Assigned task: Nothing outside the lines below from the one containing "[00:00:01.12]" through the one containing "[00:00:04.12]" is to be printed; print those exactly, ends included, and drop the pictures.

Information provided:

+===+

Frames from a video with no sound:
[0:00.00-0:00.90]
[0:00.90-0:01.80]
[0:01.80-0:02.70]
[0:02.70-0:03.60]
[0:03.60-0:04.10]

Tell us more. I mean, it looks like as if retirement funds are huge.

+===+

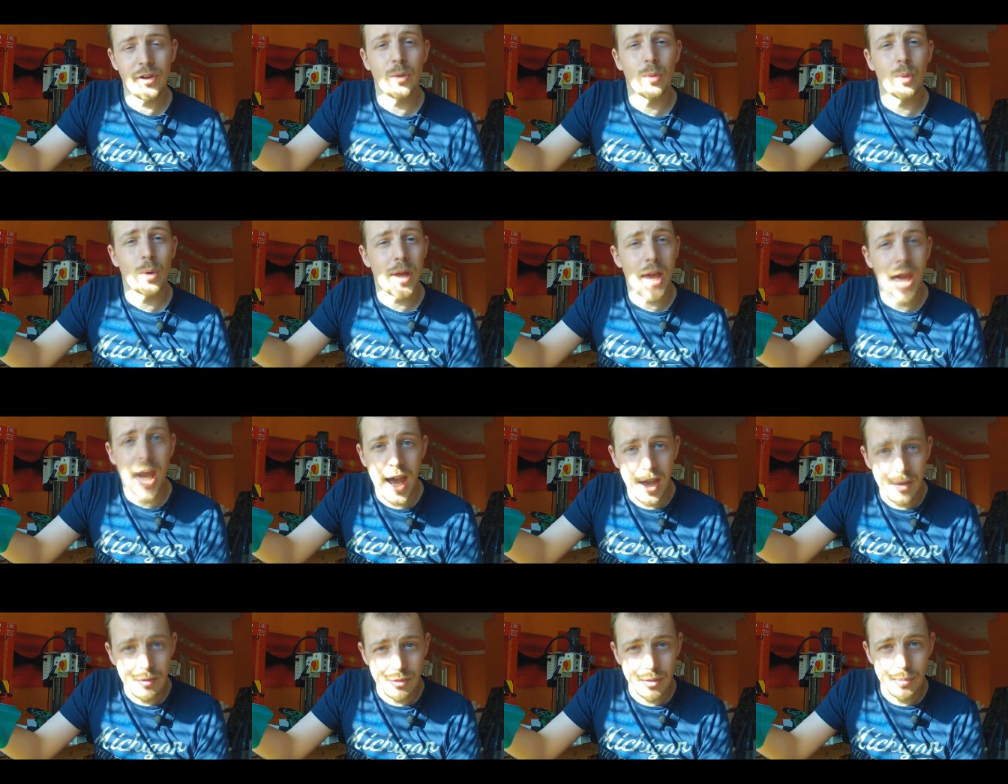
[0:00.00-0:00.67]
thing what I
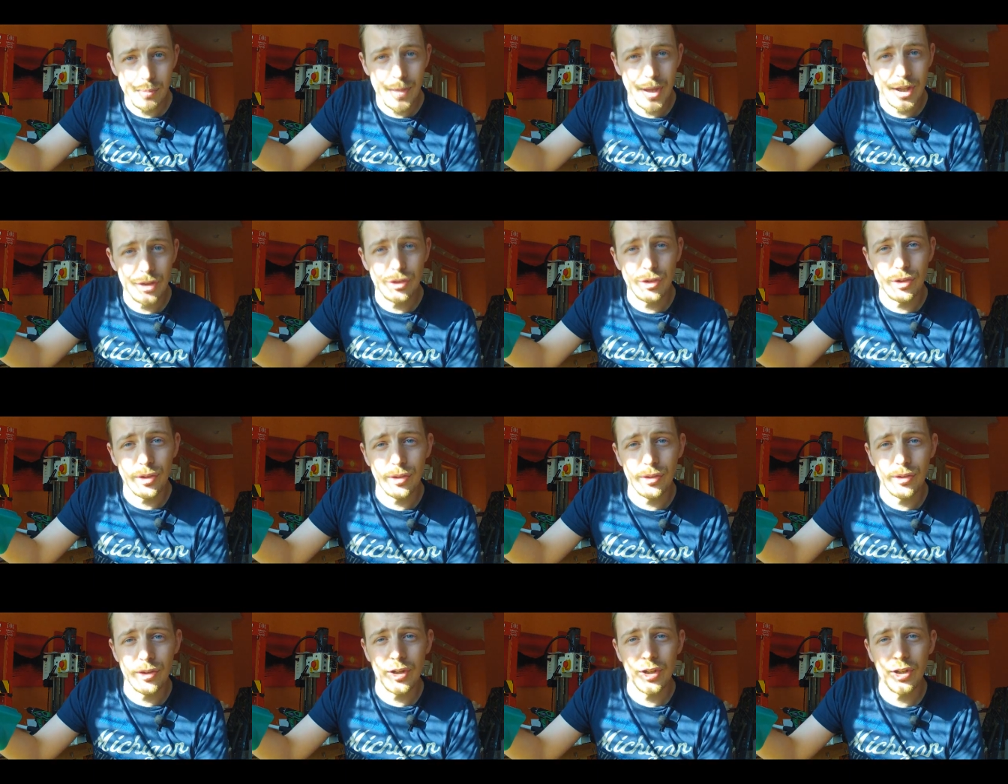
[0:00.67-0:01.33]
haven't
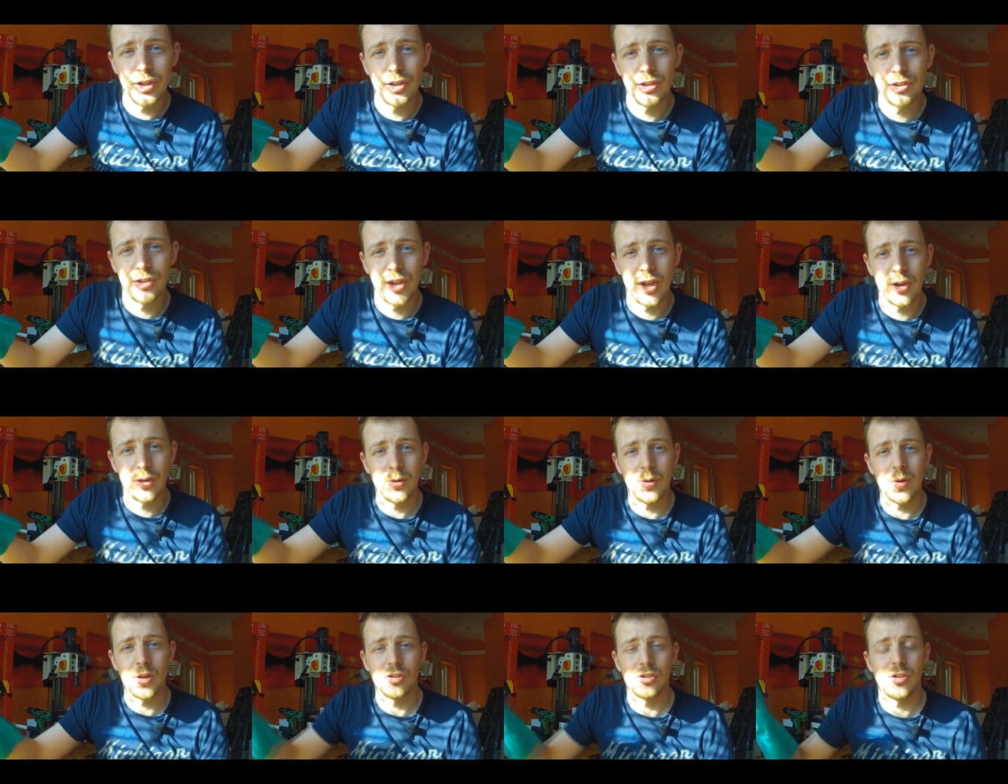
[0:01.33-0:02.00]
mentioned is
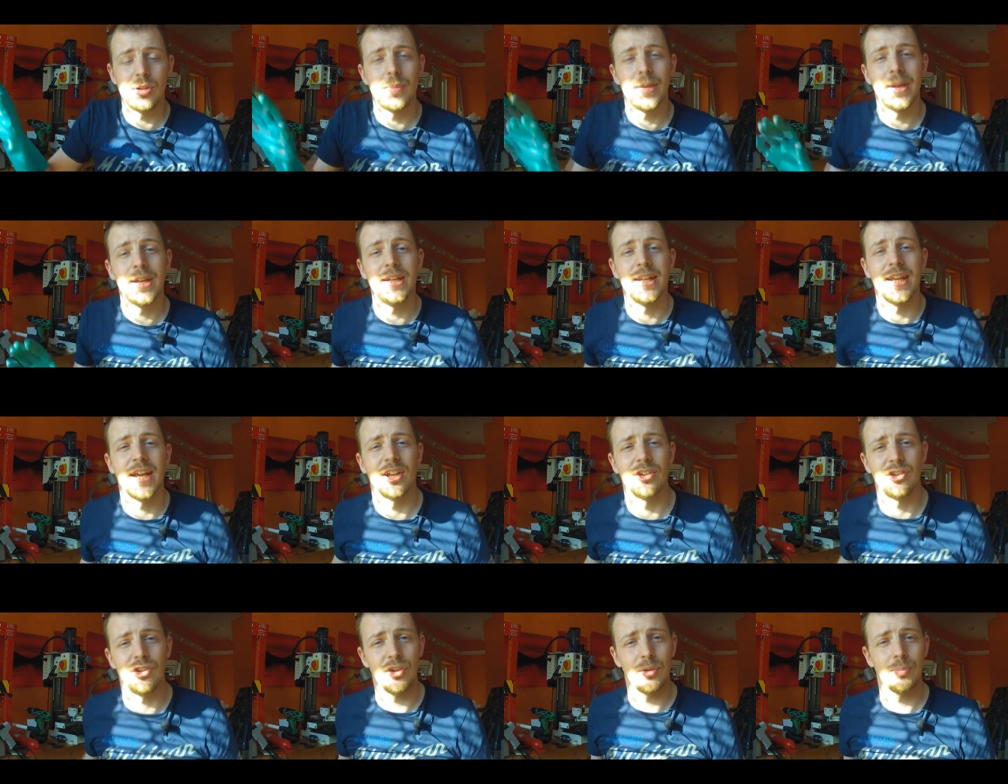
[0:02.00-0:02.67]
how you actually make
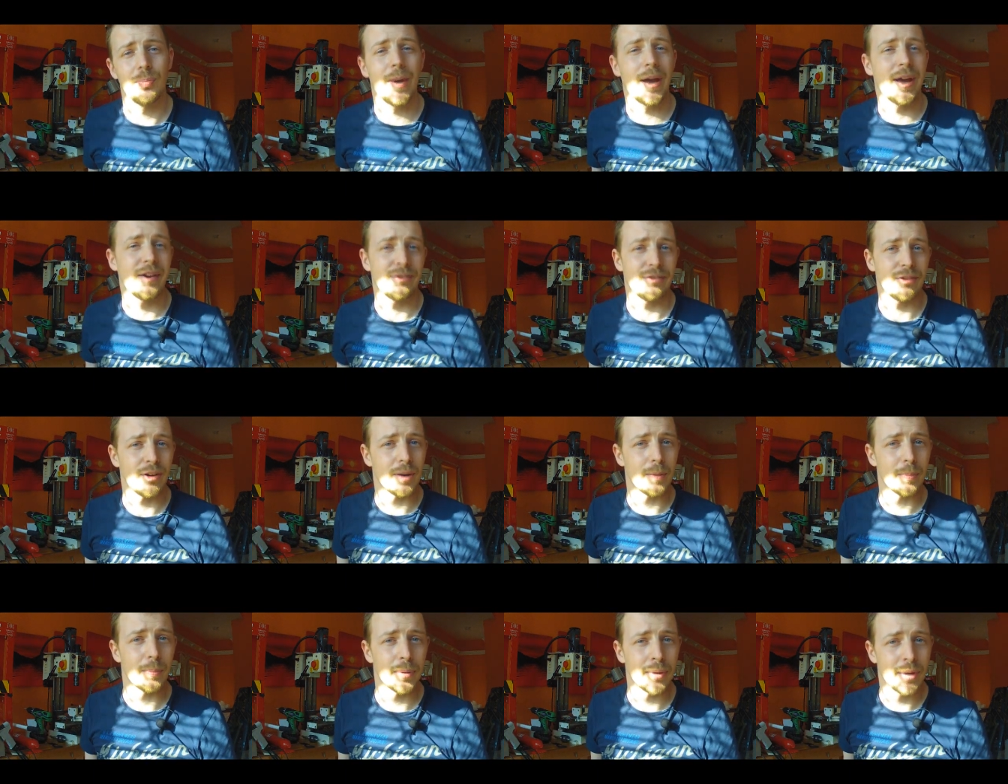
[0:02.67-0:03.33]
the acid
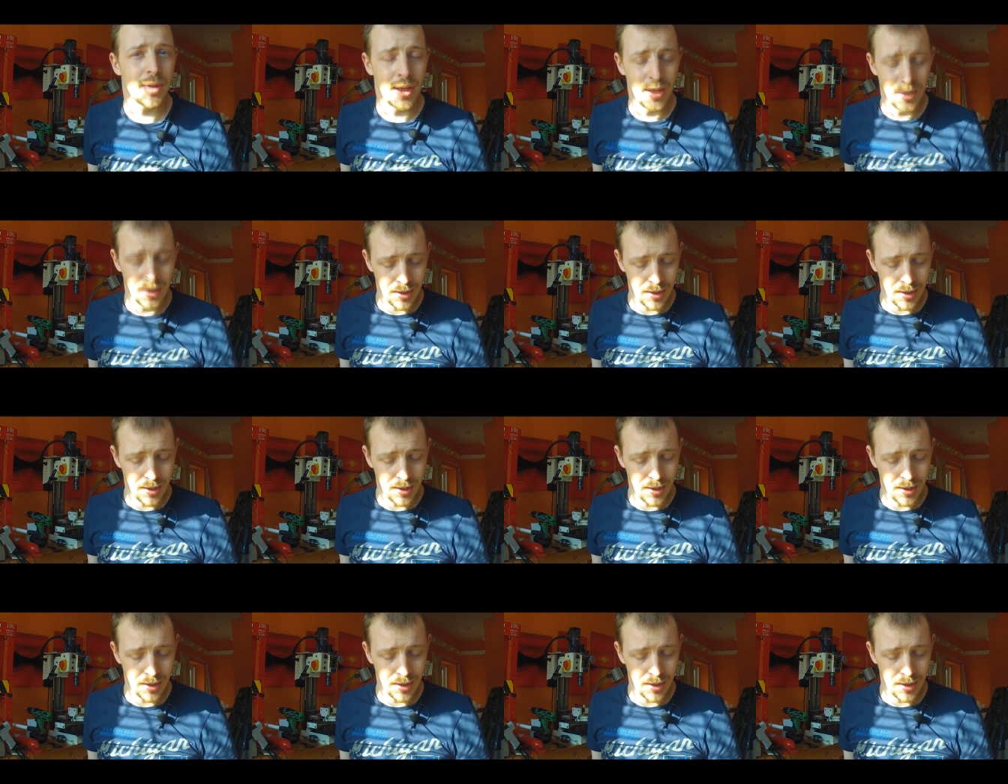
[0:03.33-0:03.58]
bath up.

+===+

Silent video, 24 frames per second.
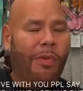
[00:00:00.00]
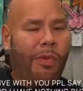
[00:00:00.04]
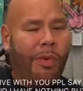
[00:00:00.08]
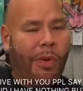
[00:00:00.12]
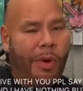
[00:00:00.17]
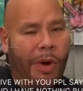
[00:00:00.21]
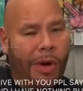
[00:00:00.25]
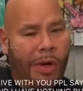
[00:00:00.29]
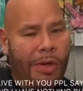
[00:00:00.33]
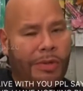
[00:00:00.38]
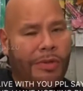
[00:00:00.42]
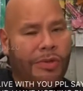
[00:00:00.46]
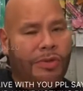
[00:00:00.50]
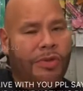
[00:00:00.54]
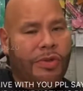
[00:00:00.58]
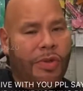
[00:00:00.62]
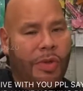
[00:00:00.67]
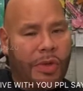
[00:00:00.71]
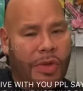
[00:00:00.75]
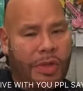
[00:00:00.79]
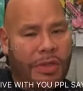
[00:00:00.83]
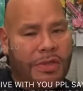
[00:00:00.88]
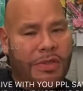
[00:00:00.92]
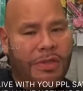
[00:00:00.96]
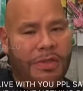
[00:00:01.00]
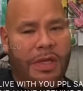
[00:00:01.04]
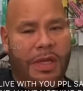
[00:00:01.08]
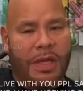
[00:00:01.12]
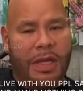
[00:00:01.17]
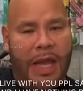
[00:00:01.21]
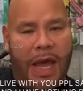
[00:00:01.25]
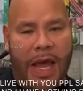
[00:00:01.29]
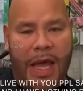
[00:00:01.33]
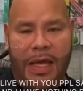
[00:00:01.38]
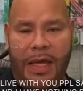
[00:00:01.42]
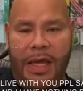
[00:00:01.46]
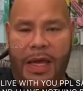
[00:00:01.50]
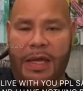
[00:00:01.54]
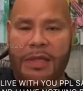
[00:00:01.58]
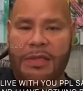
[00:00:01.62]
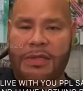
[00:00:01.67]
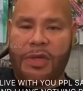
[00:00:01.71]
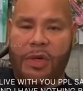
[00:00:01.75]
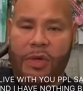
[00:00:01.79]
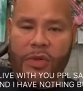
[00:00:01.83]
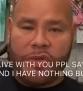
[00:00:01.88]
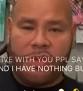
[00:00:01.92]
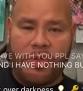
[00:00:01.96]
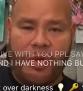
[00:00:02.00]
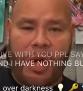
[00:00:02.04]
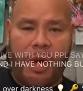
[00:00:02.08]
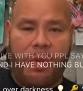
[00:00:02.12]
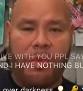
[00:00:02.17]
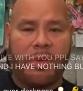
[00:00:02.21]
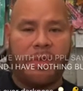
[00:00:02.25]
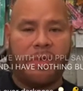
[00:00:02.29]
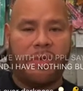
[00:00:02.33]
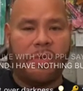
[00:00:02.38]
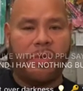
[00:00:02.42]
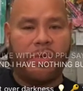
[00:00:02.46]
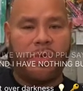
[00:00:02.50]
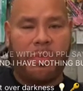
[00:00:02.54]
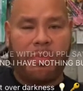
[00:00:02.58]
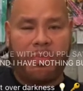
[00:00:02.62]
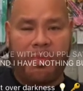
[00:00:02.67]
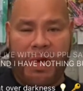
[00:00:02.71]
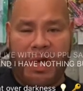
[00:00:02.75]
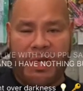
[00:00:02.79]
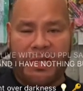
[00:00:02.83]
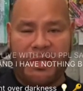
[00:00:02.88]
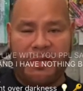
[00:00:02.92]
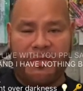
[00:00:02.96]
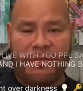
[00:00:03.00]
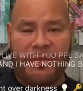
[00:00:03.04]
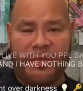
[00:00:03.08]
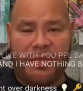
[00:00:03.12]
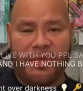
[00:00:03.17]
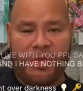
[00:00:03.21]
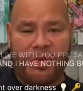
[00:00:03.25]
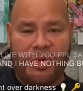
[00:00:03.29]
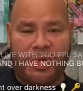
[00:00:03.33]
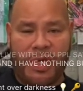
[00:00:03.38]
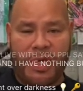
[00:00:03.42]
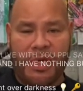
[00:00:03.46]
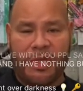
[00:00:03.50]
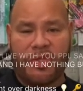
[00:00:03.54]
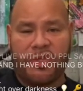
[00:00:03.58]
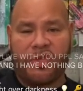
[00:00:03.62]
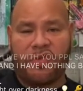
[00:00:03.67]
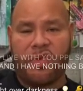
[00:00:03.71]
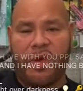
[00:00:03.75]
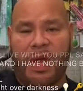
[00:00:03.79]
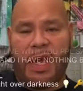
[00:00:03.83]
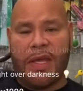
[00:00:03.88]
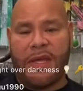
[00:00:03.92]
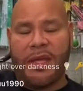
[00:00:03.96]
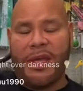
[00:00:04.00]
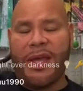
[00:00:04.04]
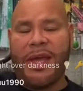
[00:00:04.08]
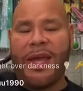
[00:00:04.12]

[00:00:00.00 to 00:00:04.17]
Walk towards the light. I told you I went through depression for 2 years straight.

+===+

Answer box:
[00:00:01.12]
[00:00:01.17]
[00:00:01.21]
[00:00:01.25]
[00:00:01.29]
[00:00:01.33]
[00:00:01.38]
[00:00:01.42]
[00:00:01.46]
[00:00:01.50]
[00:00:01.54]
[00:00:01.58]
[00:00:01.62]
[00:00:01.67]
[00:00:01.71]
[00:00:01.75]
[00:00:01.79]
[00:00:01.83]
[00:00:01.88]
[00:00:01.92]
[00:00:01.96]
[00:00:02.00]
[00:00:02.04]
[00:00:02.08]
[00:00:02.12]
[00:00:02.17]
[00:00:02.21]
[00:00:02.25]
[00:00:02.29]
[00:00:02.33]
[00:00:02.38]
[00:00:02.42]
[00:00:02.46]
[00:00:02.50]
[00:00:02.54]
[00:00:02.58]
[00:00:02.62]
[00:00:02.67]
[00:00:02.71]
[00:00:02.75]
[00:00:02.79]
[00:00:02.83]
[00:00:02.88]
[00:00:02.92]
[00:00:02.96]
[00:00:03.00]
[00:00:03.04]
[00:00:03.08]
[00:00:03.12]
[00:00:03.17]
[00:00:03.21]
[00:00:03.25]
[00:00:03.29]
[00:00:03.33]
[00:00:03.38]
[00:00:03.42]
[00:00:03.46]
[00:00:03.50]
[00:00:03.54]
[00:00:03.58]
[00:00:03.62]
[00:00:03.67]
[00:00:03.71]
[00:00:03.75]
[00:00:03.79]
[00:00:03.83]
[00:00:03.88]
[00:00:03.92]
[00:00:03.96]
[00:00:04.00]
[00:00:04.04]
[00:00:04.08]
[00:00:04.12]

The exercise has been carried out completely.